Dalam kitab al-Futuhat al-Ilahiyyah fi Ahadis Khair al-Bariyyah karya Muhamamad bin Abdullah bin Ismail disebutkan bahwa ketika belum menginjak baligh (satu riwayat mengatakan umur 7 tahun), Imam Syafi’i mimpi bertemu Nabi Muhamamd SAW. Di dalam mimpi itu Nabi bertanya, “Hai anak kecil, kamu tahu siapa aku?” Imam Syafi’i kecil menjawab, “Aku adalah dari Anda, dan Anda adalah dariku.”
Imam Syafi’i kemudian diminta untuk mendekat. Nabi Muhammad meletakkan mulutnya ke mulut Imam Syafi’i sehingga bercampur antara ludah beliau dengan ludah Imam Syafi’i. Lalu Nabi Muhammad mendo’akan Imam Syafi’i dengan do’a keberkahan. Setelah itu – kata Imam Syafi’i, “Aku tidak pernah lagi keliru dalam menghafal hadis dan sya’ir-sya’ir.”
Ketika Imam Syafi’i berusia 54 tahun (150-204 H), ia sakit yang menyebabkannya meninggal dunia. Imam Bujairami dalam kitabnya al-Bujairami ala’ al-Khatib menyampaikan kabar tentang penyebab kematian Imam Syafi’i.
Kira-kira tahun 204 H, Imam Syafi’i pergi ke Mesir dan menetap selama 6 tahun untuk mengajar dan menyebarkan ilmu di sana. Tak disangka, beliau diajak debat oleh salah seorang pengikut Imam Malik yang sangat alim dan faqih (pakar fikih) bernama Asyhab bin Abdul Aziz al-Mishri (ada yang mengatakan bukan Asyhab tetapi Fatyan al-Maghribi. Dan pendapat inilah yang masyhur).

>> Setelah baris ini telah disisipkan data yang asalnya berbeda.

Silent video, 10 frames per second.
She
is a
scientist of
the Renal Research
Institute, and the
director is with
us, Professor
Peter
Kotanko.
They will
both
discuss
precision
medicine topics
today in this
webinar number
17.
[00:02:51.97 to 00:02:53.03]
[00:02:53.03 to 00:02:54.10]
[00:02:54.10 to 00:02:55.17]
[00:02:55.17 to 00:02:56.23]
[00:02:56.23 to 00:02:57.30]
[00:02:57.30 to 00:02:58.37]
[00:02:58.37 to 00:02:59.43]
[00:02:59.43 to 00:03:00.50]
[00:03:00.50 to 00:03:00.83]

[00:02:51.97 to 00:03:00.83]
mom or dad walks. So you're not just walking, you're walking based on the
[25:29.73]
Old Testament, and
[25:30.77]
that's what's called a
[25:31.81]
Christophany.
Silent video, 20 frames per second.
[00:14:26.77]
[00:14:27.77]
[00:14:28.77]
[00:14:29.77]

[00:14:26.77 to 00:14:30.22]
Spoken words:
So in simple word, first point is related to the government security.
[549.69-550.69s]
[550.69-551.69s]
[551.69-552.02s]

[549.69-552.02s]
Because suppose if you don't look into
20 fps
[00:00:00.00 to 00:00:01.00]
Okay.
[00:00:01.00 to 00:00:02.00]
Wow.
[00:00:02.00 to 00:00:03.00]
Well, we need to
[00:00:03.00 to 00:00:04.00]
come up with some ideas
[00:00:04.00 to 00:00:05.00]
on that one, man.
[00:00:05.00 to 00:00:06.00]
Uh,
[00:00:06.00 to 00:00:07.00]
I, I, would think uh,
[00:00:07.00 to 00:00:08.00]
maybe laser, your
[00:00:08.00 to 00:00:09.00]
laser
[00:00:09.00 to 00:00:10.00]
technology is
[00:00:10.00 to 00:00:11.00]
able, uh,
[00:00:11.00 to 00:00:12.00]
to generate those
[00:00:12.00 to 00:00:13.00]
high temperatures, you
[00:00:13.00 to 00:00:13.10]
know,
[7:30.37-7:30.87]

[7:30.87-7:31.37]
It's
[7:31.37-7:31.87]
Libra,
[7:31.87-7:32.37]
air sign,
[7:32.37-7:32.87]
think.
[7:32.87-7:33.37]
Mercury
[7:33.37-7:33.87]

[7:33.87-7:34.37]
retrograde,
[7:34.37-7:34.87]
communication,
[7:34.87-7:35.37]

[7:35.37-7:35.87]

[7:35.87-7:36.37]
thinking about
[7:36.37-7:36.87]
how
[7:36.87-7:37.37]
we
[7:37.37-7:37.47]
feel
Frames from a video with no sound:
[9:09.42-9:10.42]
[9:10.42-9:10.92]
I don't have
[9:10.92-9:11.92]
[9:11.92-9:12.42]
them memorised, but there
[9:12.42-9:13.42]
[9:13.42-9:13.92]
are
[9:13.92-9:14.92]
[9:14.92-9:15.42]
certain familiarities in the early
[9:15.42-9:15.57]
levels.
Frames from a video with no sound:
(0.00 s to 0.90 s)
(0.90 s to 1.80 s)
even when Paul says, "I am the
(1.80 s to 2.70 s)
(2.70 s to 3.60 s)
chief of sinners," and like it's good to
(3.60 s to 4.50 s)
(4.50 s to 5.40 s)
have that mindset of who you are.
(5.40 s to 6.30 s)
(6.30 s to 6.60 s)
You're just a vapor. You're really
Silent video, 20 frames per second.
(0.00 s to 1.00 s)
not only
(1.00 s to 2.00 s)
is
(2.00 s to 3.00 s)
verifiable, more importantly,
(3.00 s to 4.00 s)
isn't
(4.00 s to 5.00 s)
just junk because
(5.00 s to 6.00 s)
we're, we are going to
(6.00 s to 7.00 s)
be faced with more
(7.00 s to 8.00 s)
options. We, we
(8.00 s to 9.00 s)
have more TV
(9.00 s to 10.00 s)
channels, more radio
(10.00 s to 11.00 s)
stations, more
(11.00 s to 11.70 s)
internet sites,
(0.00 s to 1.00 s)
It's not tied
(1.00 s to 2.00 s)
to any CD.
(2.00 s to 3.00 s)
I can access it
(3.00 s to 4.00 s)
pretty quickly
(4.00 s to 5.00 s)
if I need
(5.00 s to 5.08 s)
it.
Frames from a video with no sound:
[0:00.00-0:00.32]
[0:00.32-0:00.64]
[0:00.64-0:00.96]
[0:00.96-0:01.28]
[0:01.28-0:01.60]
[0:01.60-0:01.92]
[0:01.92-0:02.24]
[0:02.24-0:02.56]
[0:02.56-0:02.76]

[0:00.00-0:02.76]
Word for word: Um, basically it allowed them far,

Imam Syafi’i sendiri bahkan memuji kealiman Asyhab. Kata Imam Syafi’i, “Asyhab itu seorang faqih. Sayang, ia punya sifat kepandiran (gegabah;kurang berfikir)”.
Dalam debat itu, Imam Syafi’i mampu mengalahkan Asyhab dengan hujjah-hujjah yang membuat Asyhab harus mengakui kekalahannya, sehingga lidahnya kelu tak mampu berkata apa-apa. Karena tidak terima dikalahkan, Asyhab memukul kening Imam Syafi’i dengan gembok yang menyebabkan Imam Syafi’i sakit selama beberapa hari dan akhirnya wafat pada Jum’at bulan Rajab 204 H. Jenazahnya dimakamkan setelah shalat Ashar di Qarafah al-Shugra (Mesir)
Dikabarkan bahwa Asyhab selalu berdo’a di dalam sujudnya agar Imam Syafi’i meninggal cepat. “Ya Allah, wafatkan al-Syafi’i. Jika tidak, aku khawatir ilmu Imam Malik akan binasa,” begitu do’a yang dibaca Asyhab.
Ketika do’a Asyhab diberitahukan oleh Ibnu Abdi al-Hakam kepada Imam Syafi’i, beliau lalu bersenandung:
تمنى أناس أن أموت وأن أمت * فتلك سبيل لست فيها بأوحد
فقل للذي يبغي خلاف الذي مضى * تهيأ لأخرى مثلها فكأن قد
Ada sebagian orang yang berharap aku mati dan kalaupun aku benar-benar mati
Kematian adalah jalan yang aku tempuh sedang aku bukan seorang diri
Katakan kepada orang yang berharap suatu hal yang berbeda dengan yang telah terjadi
Bersiaplah engkau menghadapi kematian serupa yang pasti akan menghampiri
Begitu terdengar kabar kematian Imam Syafi’i, Asyhab benar-benar gembira dan bersuka cita. Kegembiraannya ia ekspresikan dengan membeli budak dari uang pribadinya untuk dimerdekakan.
Di antara karomah Imam Syafi’i, meski terkenal sangat alim dan faqih, nama Futyan al-Maghribi/Asyhab tak banyak dikenal orang.